A Polícia Civil do Tocantins cumpriu, nesta quinta-feira (10), um mandado de busca e apreensão na Santa Casa de Misericórdia de Itatiba, no interior de São Paulo. A diligência integra a Operação Falsa Emergência, que investiga suspeitas relacionadas à contratação da instituição para administrar as Unidades de Pronto Atendimento (UPAs) Norte e Sul, em Palmas.
O contrato entre a Prefeitura de Palmas e a Santa Casa foi firmado em março de 2026, pelo valor de aproximadamente R$ 139,1 milhões, para 12 meses de prestação dos serviços. A investigação apura suspeitas de crimes contra a administração pública, falsidade documental, associação criminosa, corrupção, peculato e lavagem de dinheiro.
Em nota, a Santa Casa informou que está à disposição das autoridades e que vem colaborando com as investigações e fornecendo as informações solicitadas.
A primeira fase da Operação Falsa Emergência foi deflagrada em 21 de maio, quando a Polícia Civil cumpriu dez mandados de busca e apreensão em Palmas. A investigação identificou suspeitas relacionadas ao procedimento utilizado para a contratação da entidade.
Entre os elementos analisados estão documentos produzidos durante o processo administrativo. Servidores ouvidos pela Polícia Civil relataram que alguns pareceres técnicos teriam chegado prontos para serem assinados pelos integrantes da comissão responsável pela análise da contratação.
Investigação apontou diferença de cerca de R$ 40 milhões
O valor do contrato também passou a ser analisado. Segundo o inquérito policial, estudos realizados pela Secretaria Municipal da Saúde estimavam em aproximadamente R$ 98 milhões o custo para administrar as duas UPAs, enquanto o contrato firmado com a Santa Casa chegou a R$ 139,1 milhões.
No relatório final da investigação, a Polícia Civil apontou uma diferença de aproximadamente R$ 40 milhões por ano e indiciou dez pessoas por crimes que, segundo a apuração, estariam relacionados à contratação e à execução do acordo.
A investigação também apontou suspeitas de direcionamento do procedimento de contratação e possíveis relações entre agentes públicos e pessoas ligadas à entidade contratada.

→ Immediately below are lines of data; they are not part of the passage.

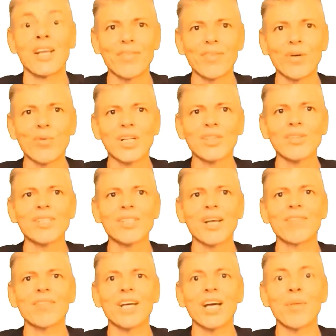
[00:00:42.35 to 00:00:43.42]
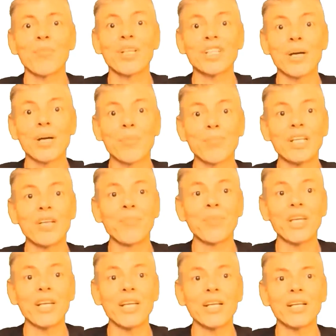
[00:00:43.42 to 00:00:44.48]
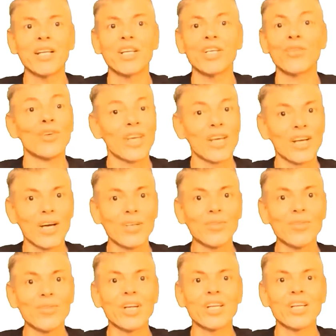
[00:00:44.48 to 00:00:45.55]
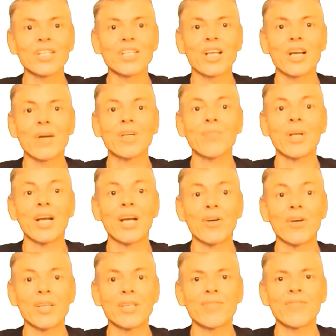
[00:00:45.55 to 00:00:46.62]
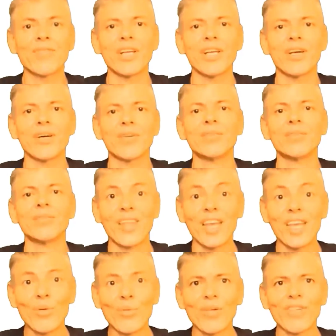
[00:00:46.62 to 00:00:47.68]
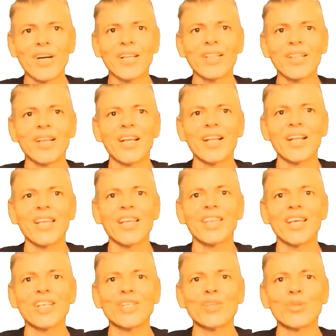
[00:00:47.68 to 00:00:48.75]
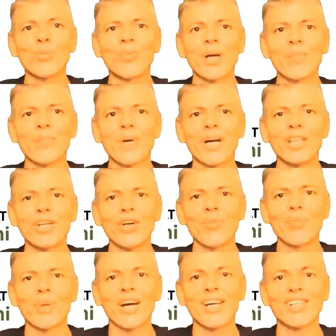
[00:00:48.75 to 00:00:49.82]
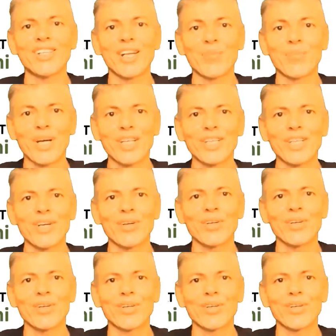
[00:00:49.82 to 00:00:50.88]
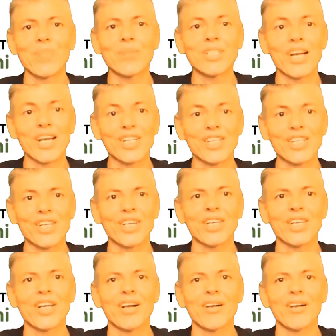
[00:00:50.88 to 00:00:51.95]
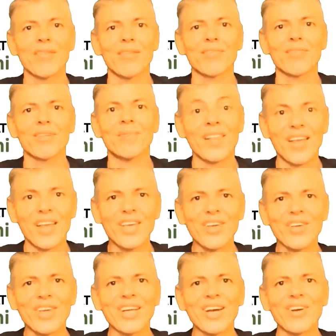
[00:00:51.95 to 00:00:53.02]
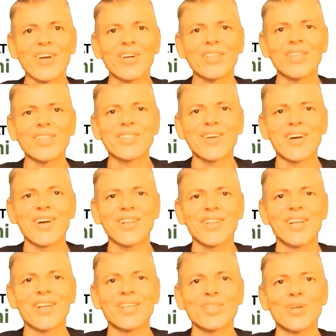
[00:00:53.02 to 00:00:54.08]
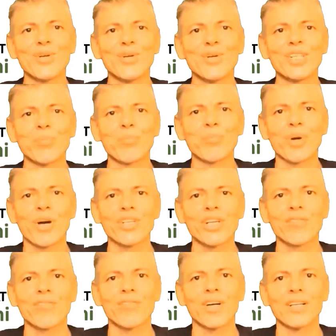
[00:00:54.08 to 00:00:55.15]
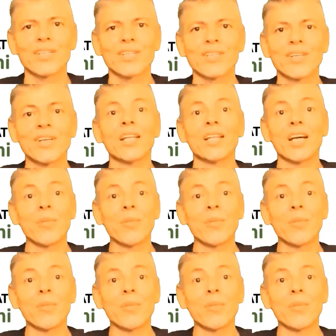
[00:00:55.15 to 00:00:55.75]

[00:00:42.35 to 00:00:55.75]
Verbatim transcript: But if you want to save time and jump in immediately, you can go to the description below this video. There you will find the link that takes you to my Patreon page at patreon.com/LearnDelphi. There you can download the starter and the solution project files.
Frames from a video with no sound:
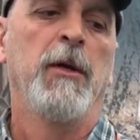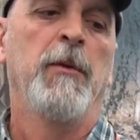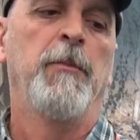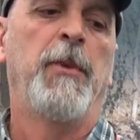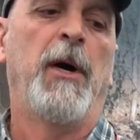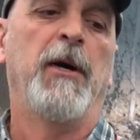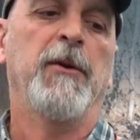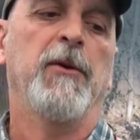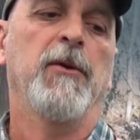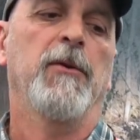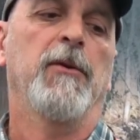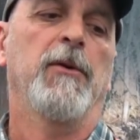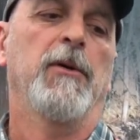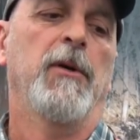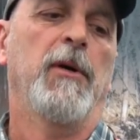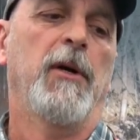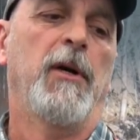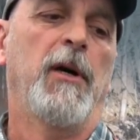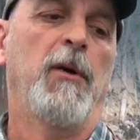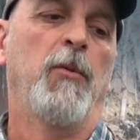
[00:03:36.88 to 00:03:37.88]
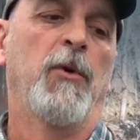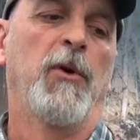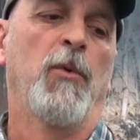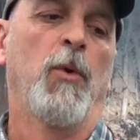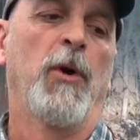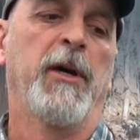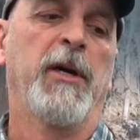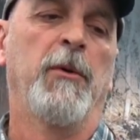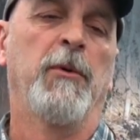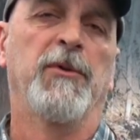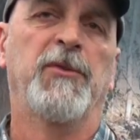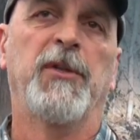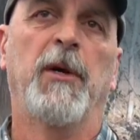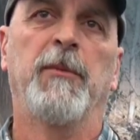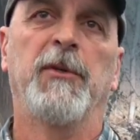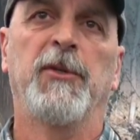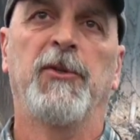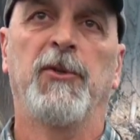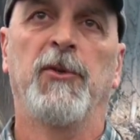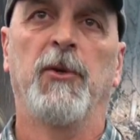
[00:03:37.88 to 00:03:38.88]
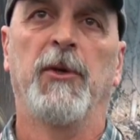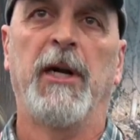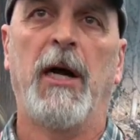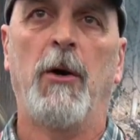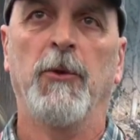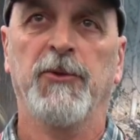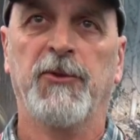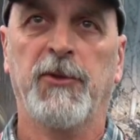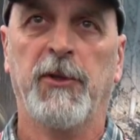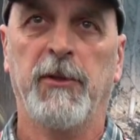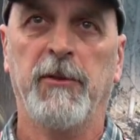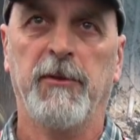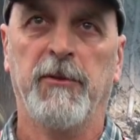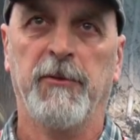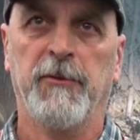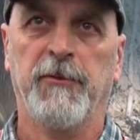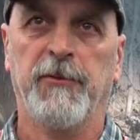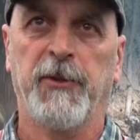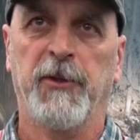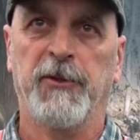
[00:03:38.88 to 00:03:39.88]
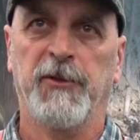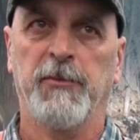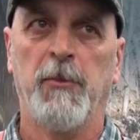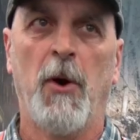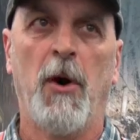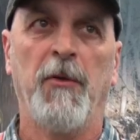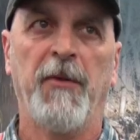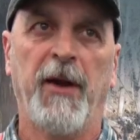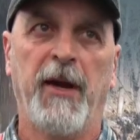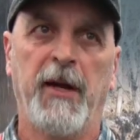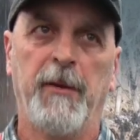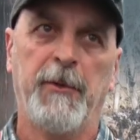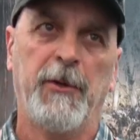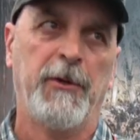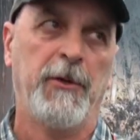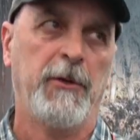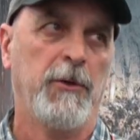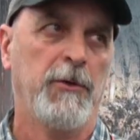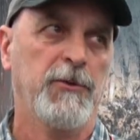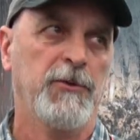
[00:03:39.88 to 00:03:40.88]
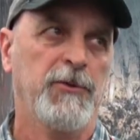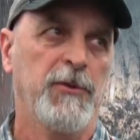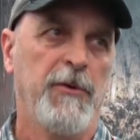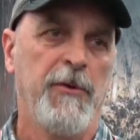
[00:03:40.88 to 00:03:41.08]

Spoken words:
But we're working with someone to do an outsert for the small diameter arrows.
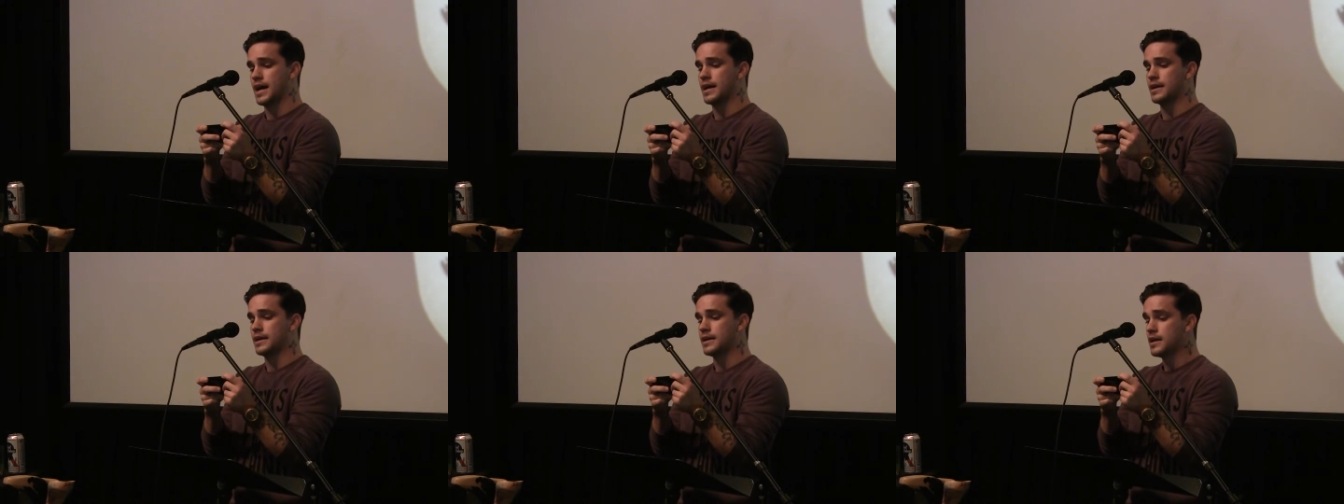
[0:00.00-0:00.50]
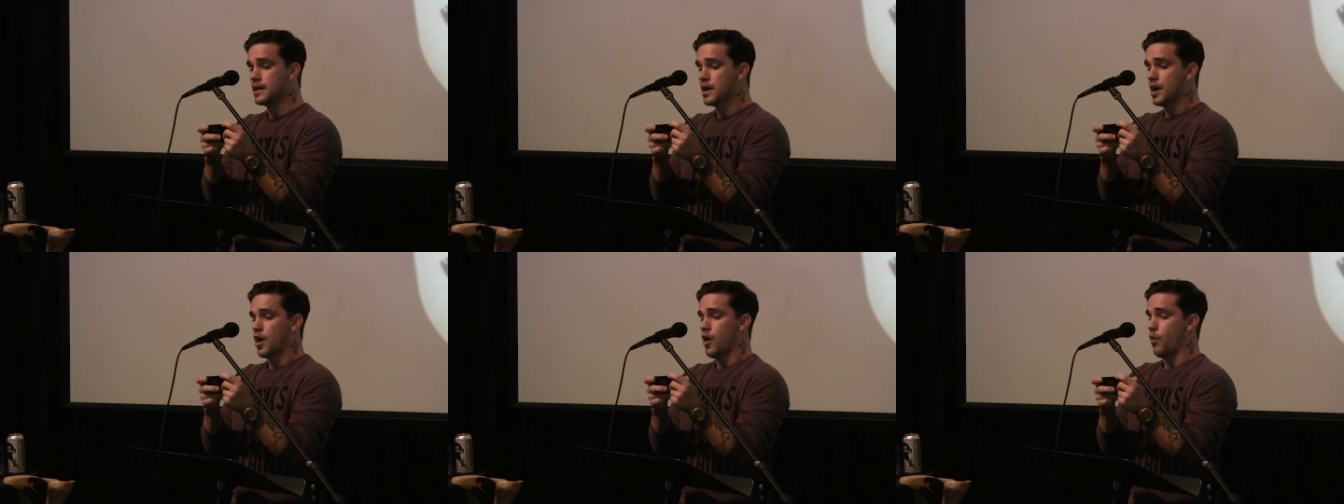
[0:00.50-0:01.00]
daddy.
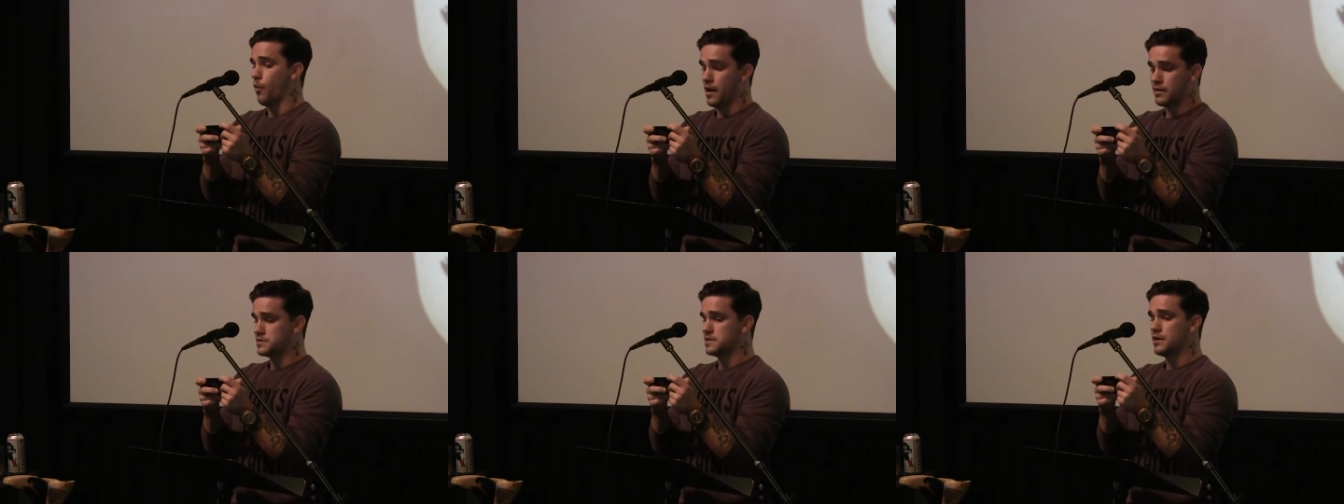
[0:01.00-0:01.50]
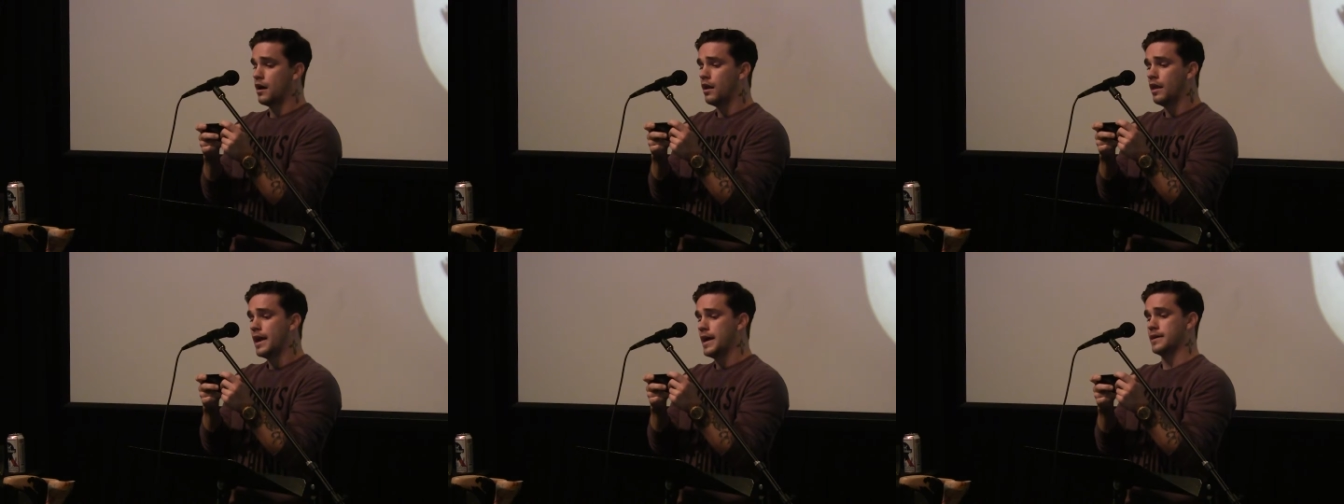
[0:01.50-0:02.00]
Where's it
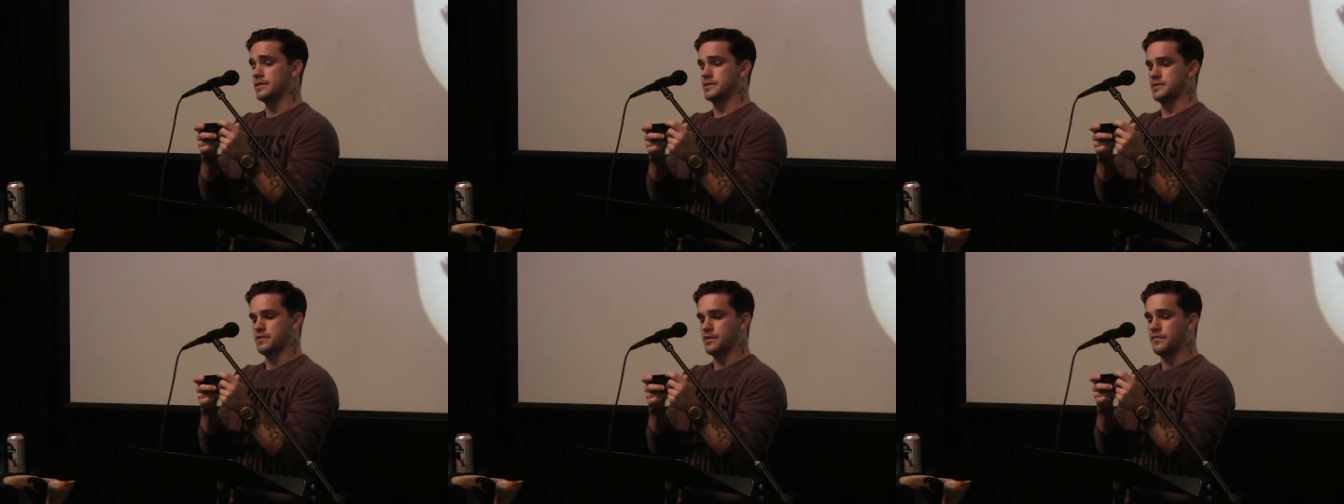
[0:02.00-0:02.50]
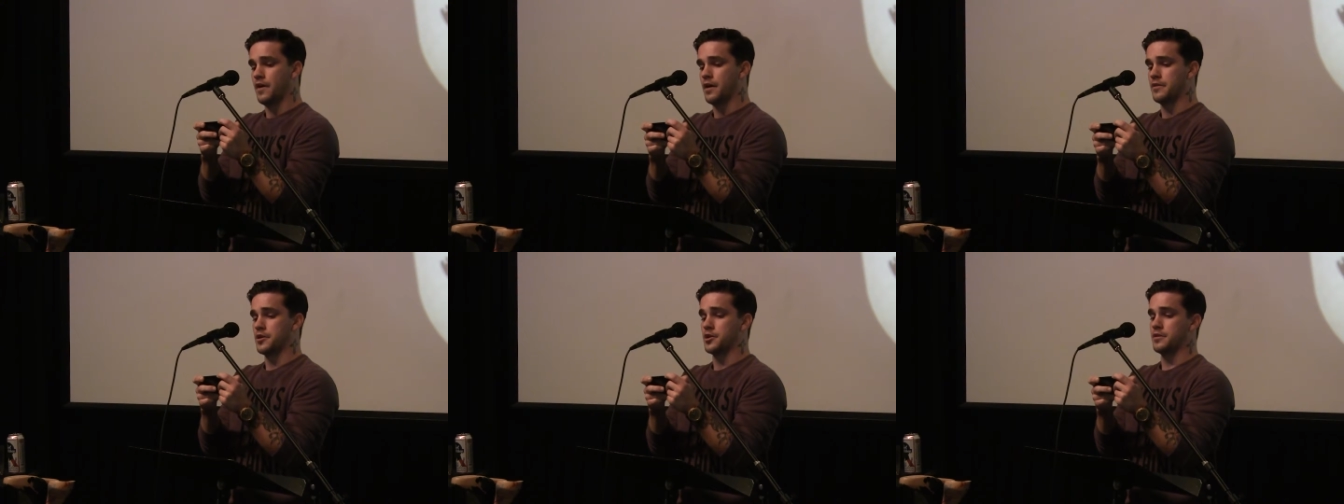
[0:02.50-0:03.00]
all end? The
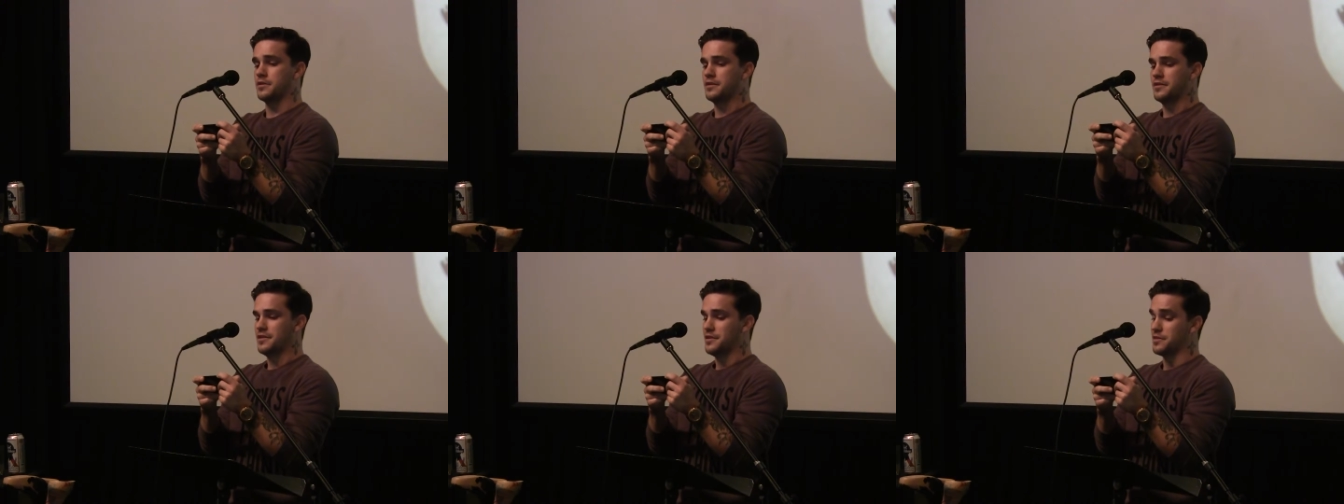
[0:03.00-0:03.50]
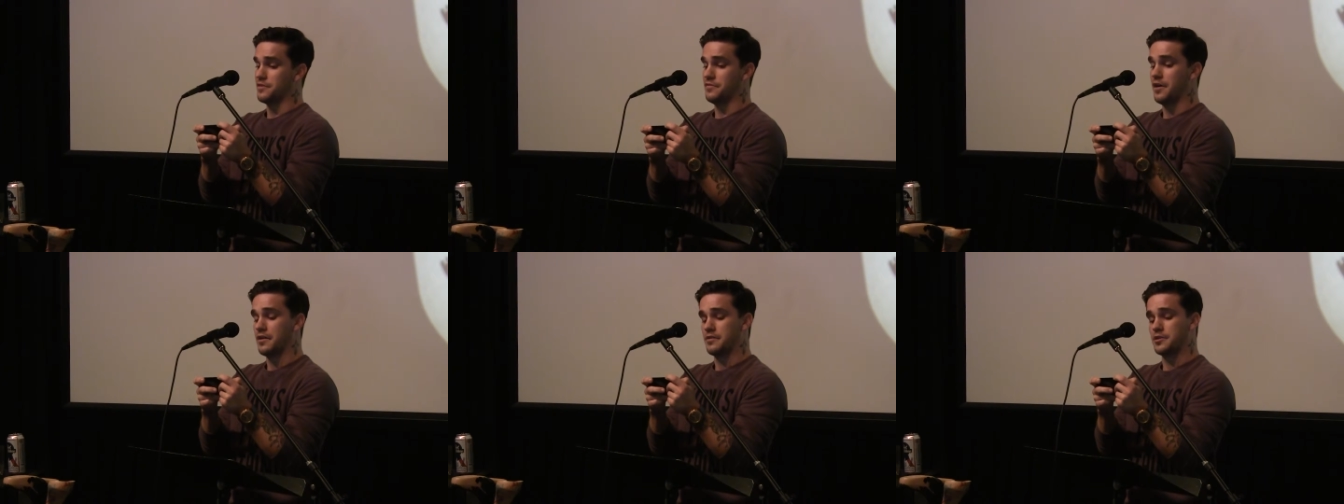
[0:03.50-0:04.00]
father, the
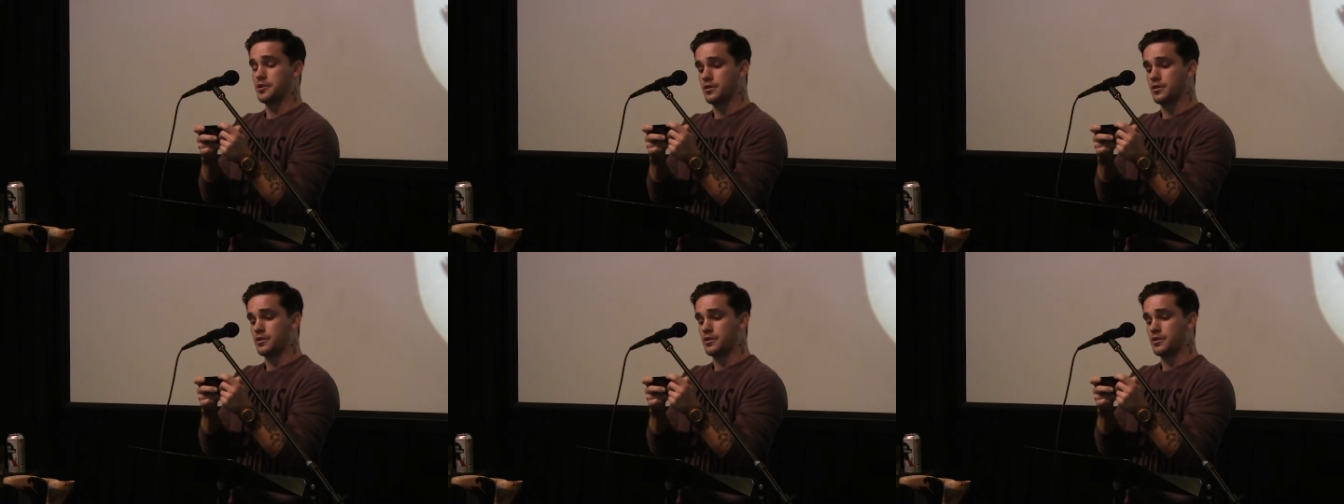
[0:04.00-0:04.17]
father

Prisões foram realizadas durante investigação
Em 10 de junho, uma nova fase da operação resultou nas prisões preventivas da então secretária municipal da Saúde, Dhieine Caminski, e do então assessor especial de Planejamento Estratégico em Saúde, Andreis Vicente da Costa.
A empresária Cláudia Fernanda Cândido da Silva também teve a prisão decretada. Segundo a Polícia Civil, ela teria atuado na articulação de interesses relacionados à contratação. A Santa Casa, porém, afirmou na época que Cláudia não era representante da instituição.
Os três passaram a responder a uma ação penal. As acusações ainda serão analisadas pela Justiça e não representam condenação.
STJ derrubou prisões de Dhieine e Andreis
No último dia 2, o Superior Tribunal de Justiça (STJ) determinou a substituição das prisões preventivas de Dhieine e Andreis por medidas cautelares.
Os dois passaram a responder em liberdade, submetidos a restrições, incluindo monitoramento por tornozeleira eletrônica. Cláudia permanece presa.
As decisões do STJ não encerram a ação penal nem representam absolvição dos investigados.
Contrato também foi suspenso pelo TCE
O contrato de R$ 139,1 milhões também foi alvo de análise do Tribunal de Contas do Estado do Tocantins (TCE-TO), que determinou a suspensão do acordo e medidas para a transição da gestão das UPAs Norte e Sul.
Entre os pontos analisados pelo Tribunal estão o procedimento utilizado para a contratação e a ausência de elementos considerados necessários para demonstrar a vantagem econômica da escolha da entidade.
A Prefeitura iniciou posteriormente o processo de retomada da gestão das duas unidades.
O Jornal Primeira Página solicitou o posicionamento à Prefeitura de Palmas sobre o caso e aguarda retorno.